::: DATA TO PROCESS :::
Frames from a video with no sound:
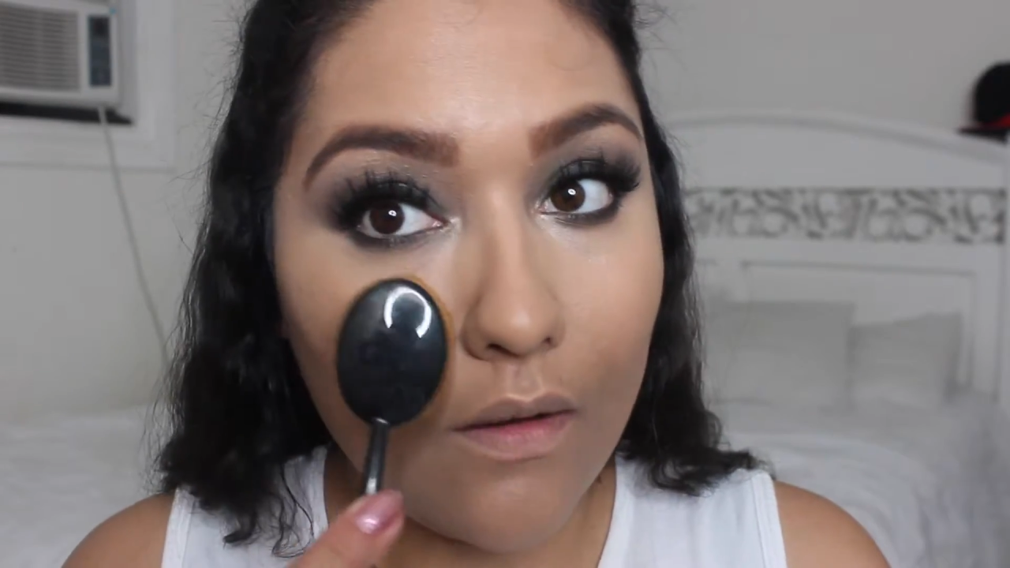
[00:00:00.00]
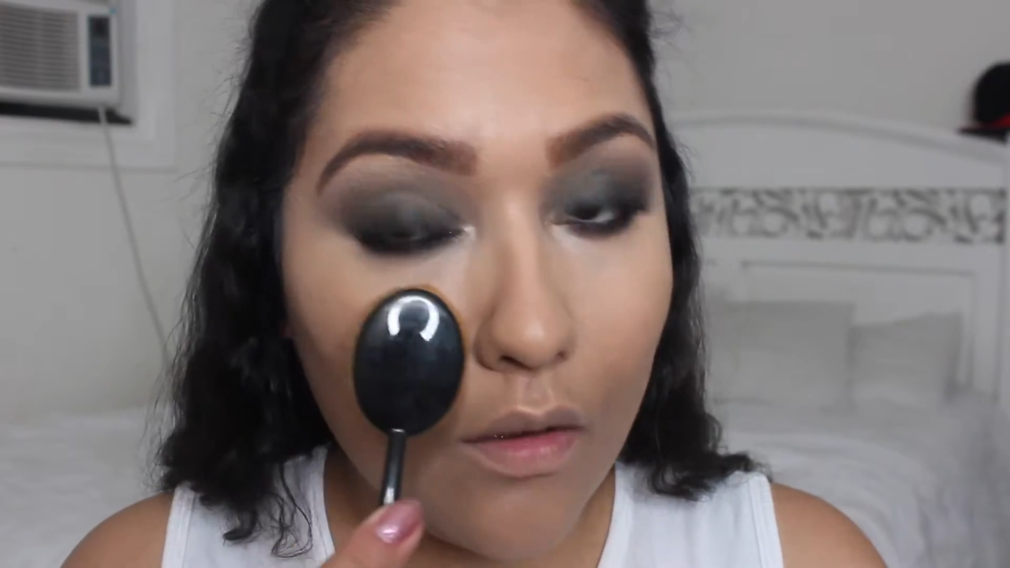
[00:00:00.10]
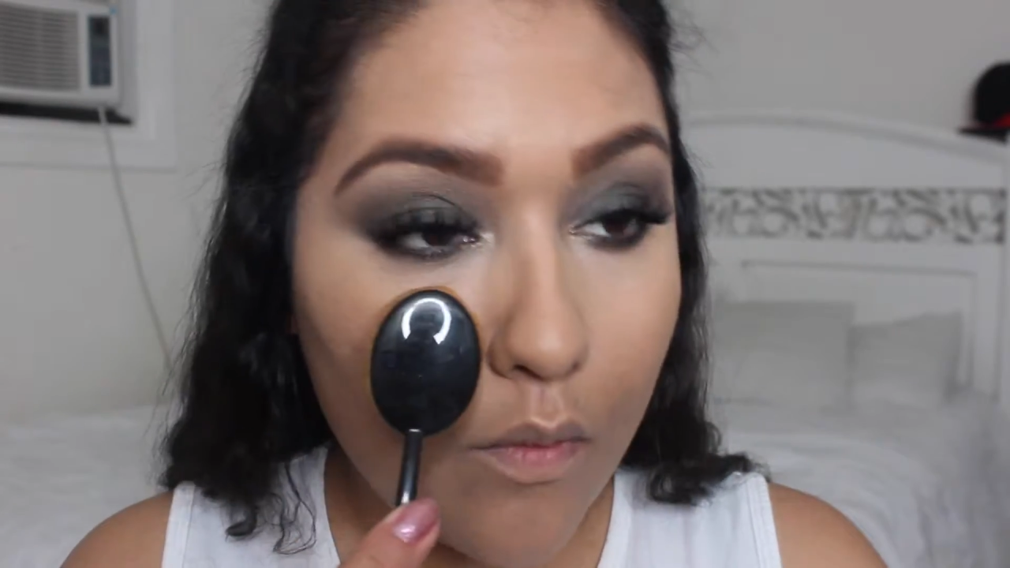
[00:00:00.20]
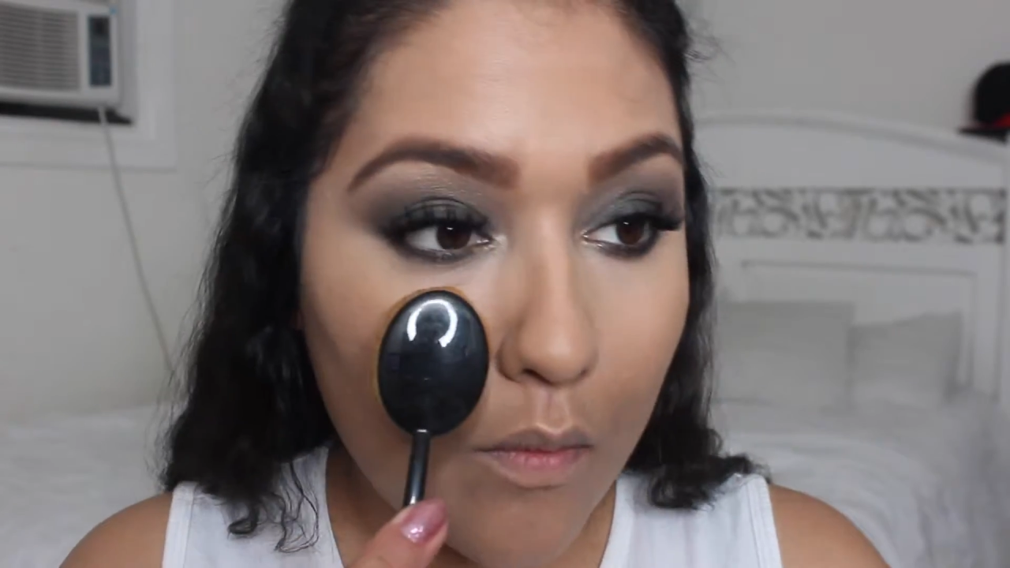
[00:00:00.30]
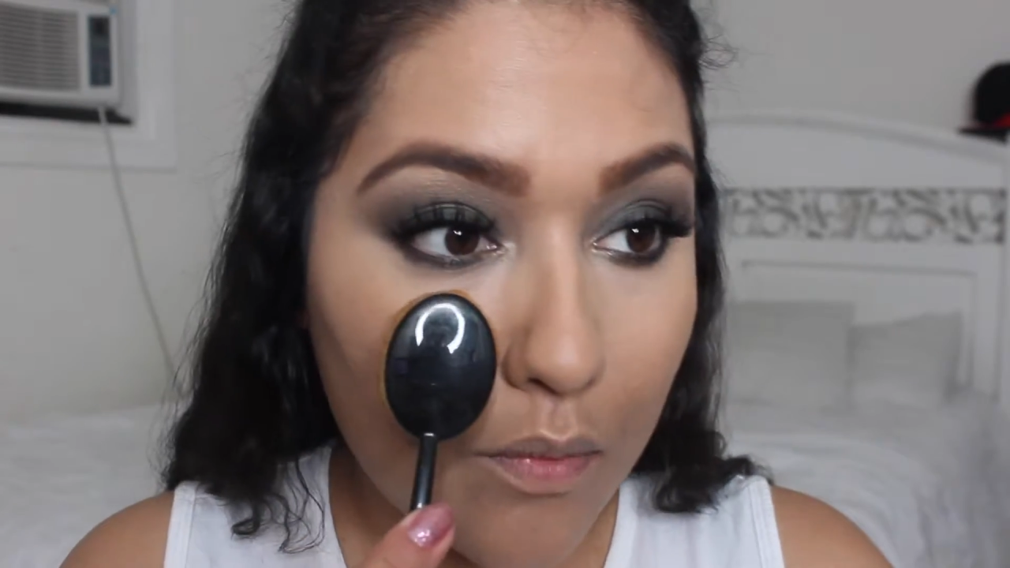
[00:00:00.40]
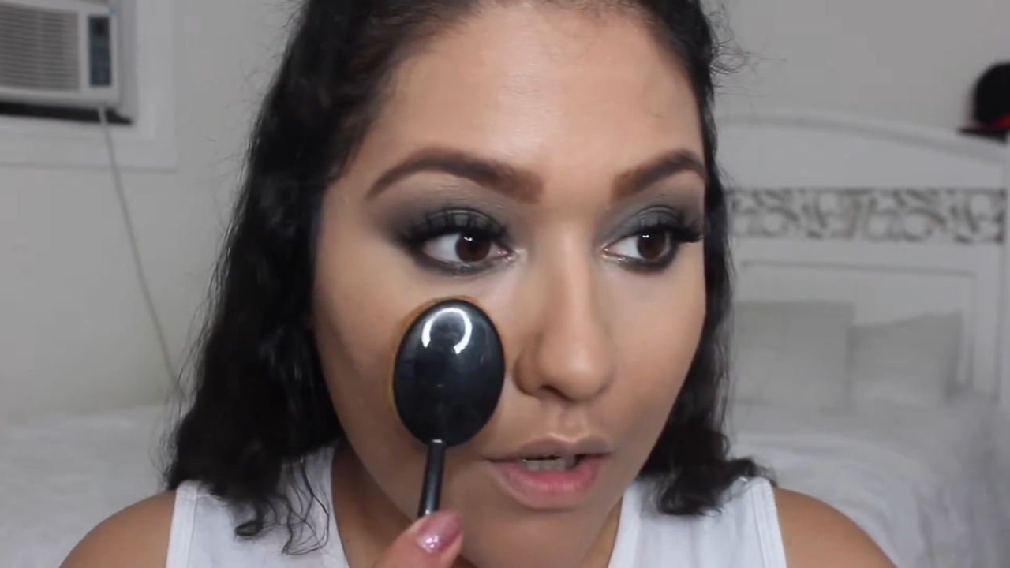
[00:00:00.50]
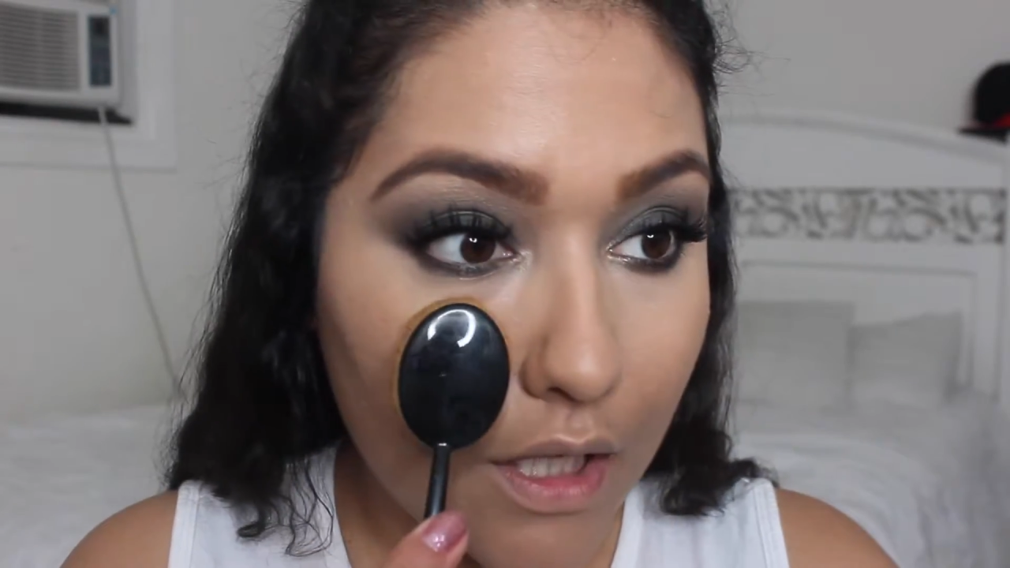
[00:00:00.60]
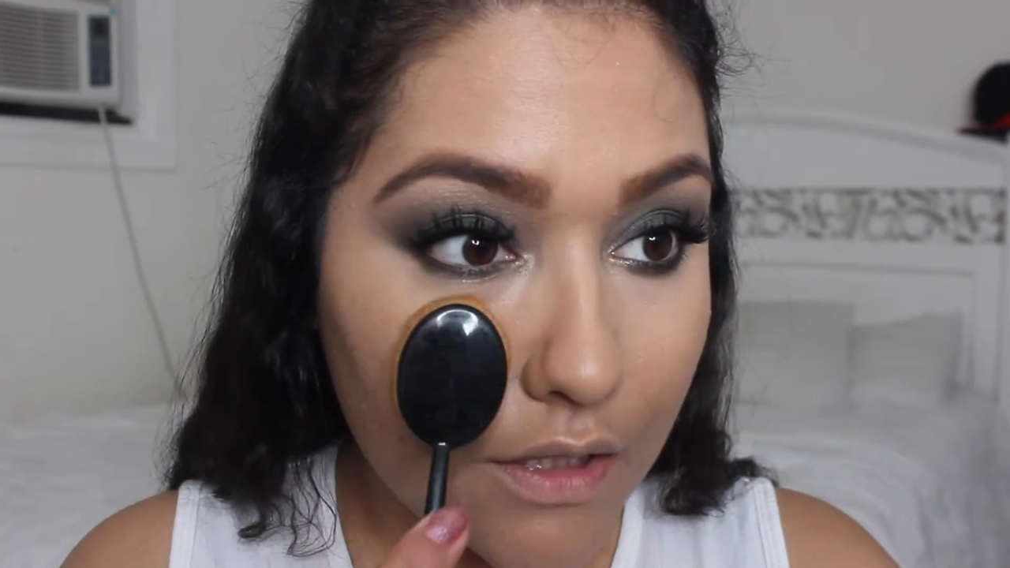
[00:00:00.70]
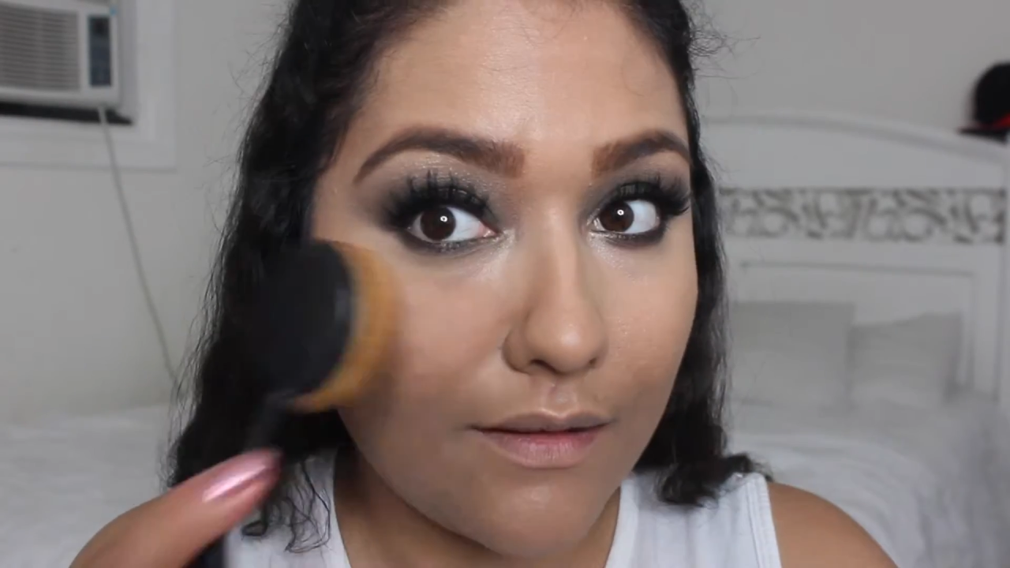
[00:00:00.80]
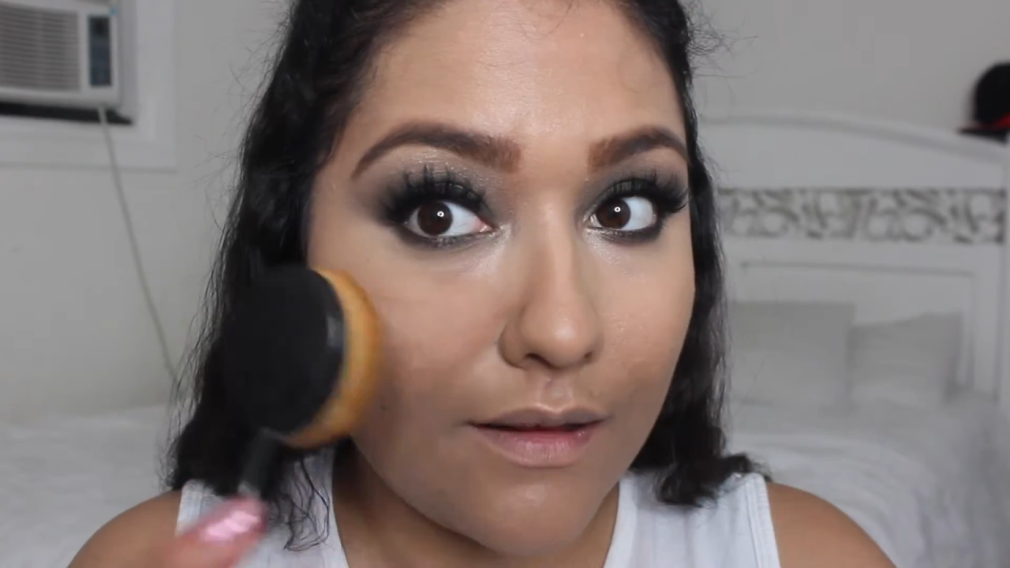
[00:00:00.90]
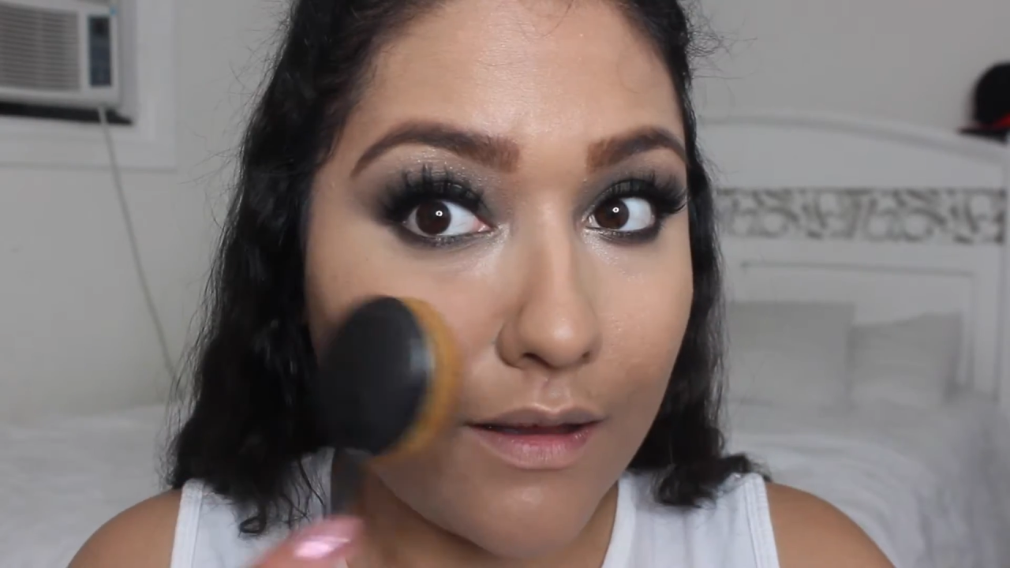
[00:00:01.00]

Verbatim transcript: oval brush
:::
::: DATA TO PROCESS :::
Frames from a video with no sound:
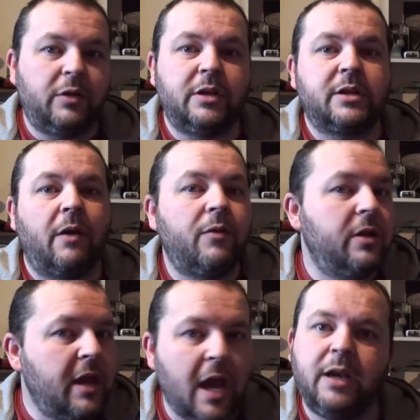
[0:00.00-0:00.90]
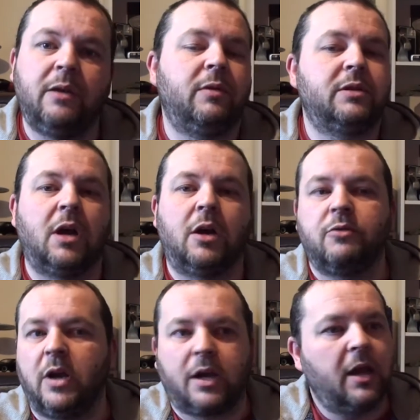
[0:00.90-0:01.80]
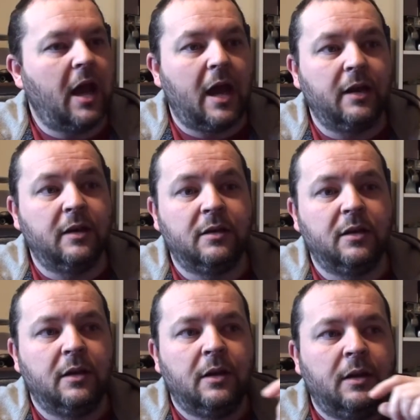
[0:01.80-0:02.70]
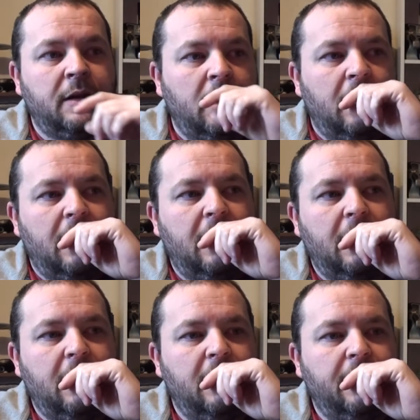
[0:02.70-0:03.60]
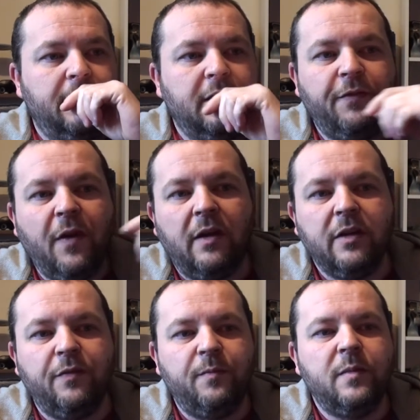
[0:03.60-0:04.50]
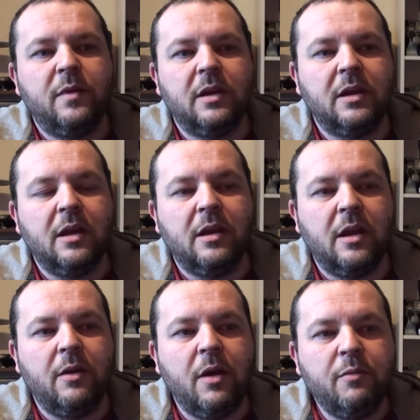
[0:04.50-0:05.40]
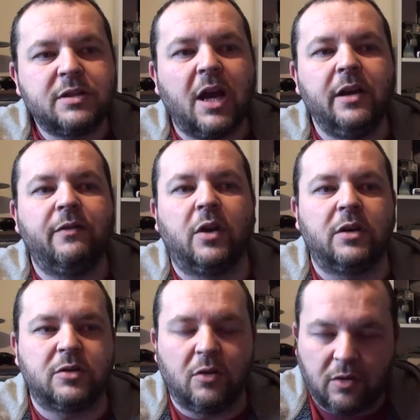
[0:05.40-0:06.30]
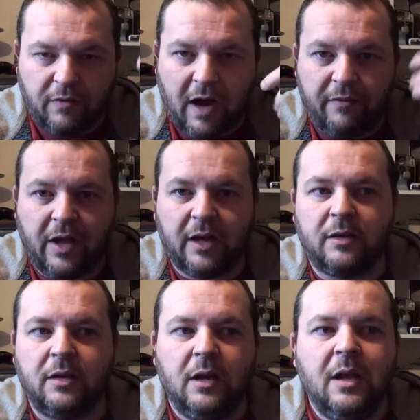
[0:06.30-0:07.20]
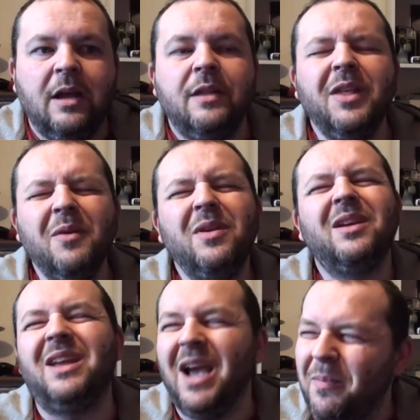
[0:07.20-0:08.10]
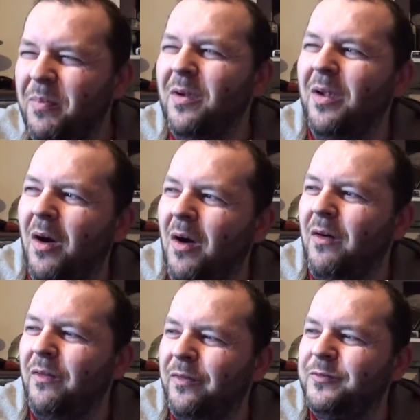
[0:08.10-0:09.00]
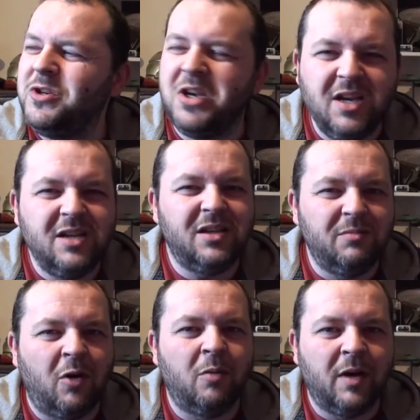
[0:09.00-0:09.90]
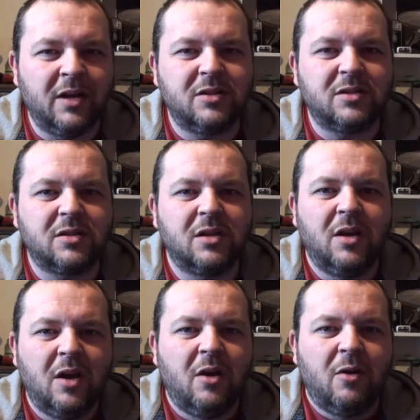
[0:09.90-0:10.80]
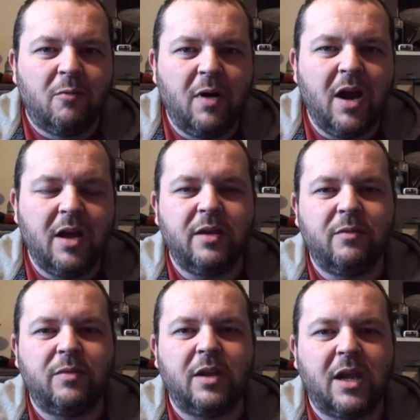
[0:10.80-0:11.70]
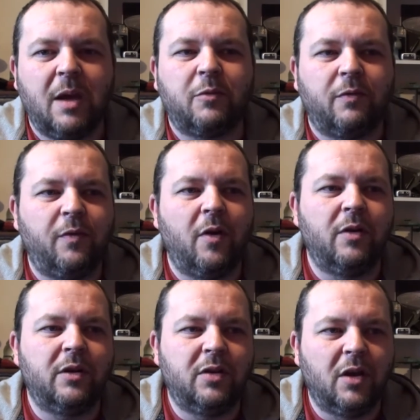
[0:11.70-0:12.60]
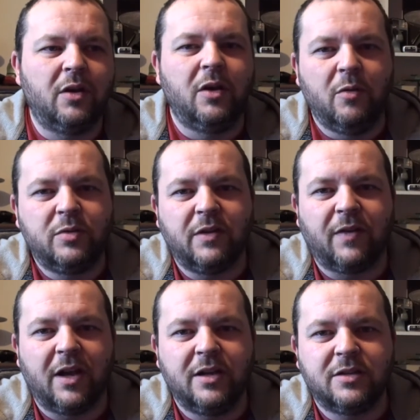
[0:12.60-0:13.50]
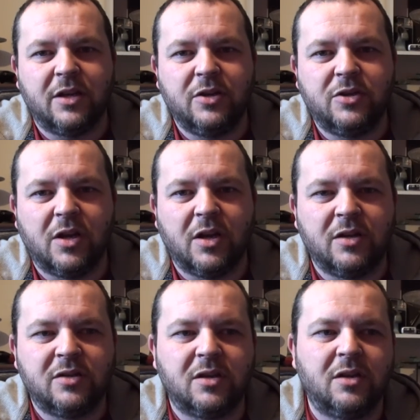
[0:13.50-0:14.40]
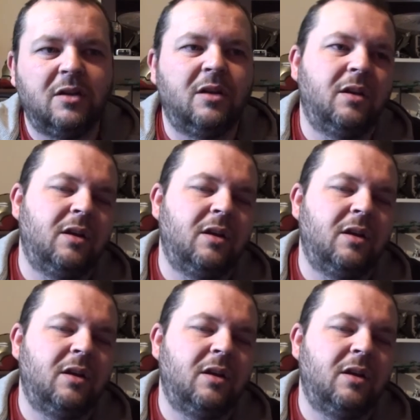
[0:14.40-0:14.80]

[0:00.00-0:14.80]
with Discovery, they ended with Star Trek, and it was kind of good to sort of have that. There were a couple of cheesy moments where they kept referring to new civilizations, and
:::
▶ **EXERCISE DETAILS**
Given the listing above, repeat exactly the lines starting at the one with "[00:00:00.70]" and ending at the one with "Verbatim transcript: oval brush", inclusive, excluding pictures.

▶ **THE COMPLETED TASK**
[00:00:00.70]
[00:00:00.80]
[00:00:00.90]
[00:00:01.00]

Verbatim transcript: oval brush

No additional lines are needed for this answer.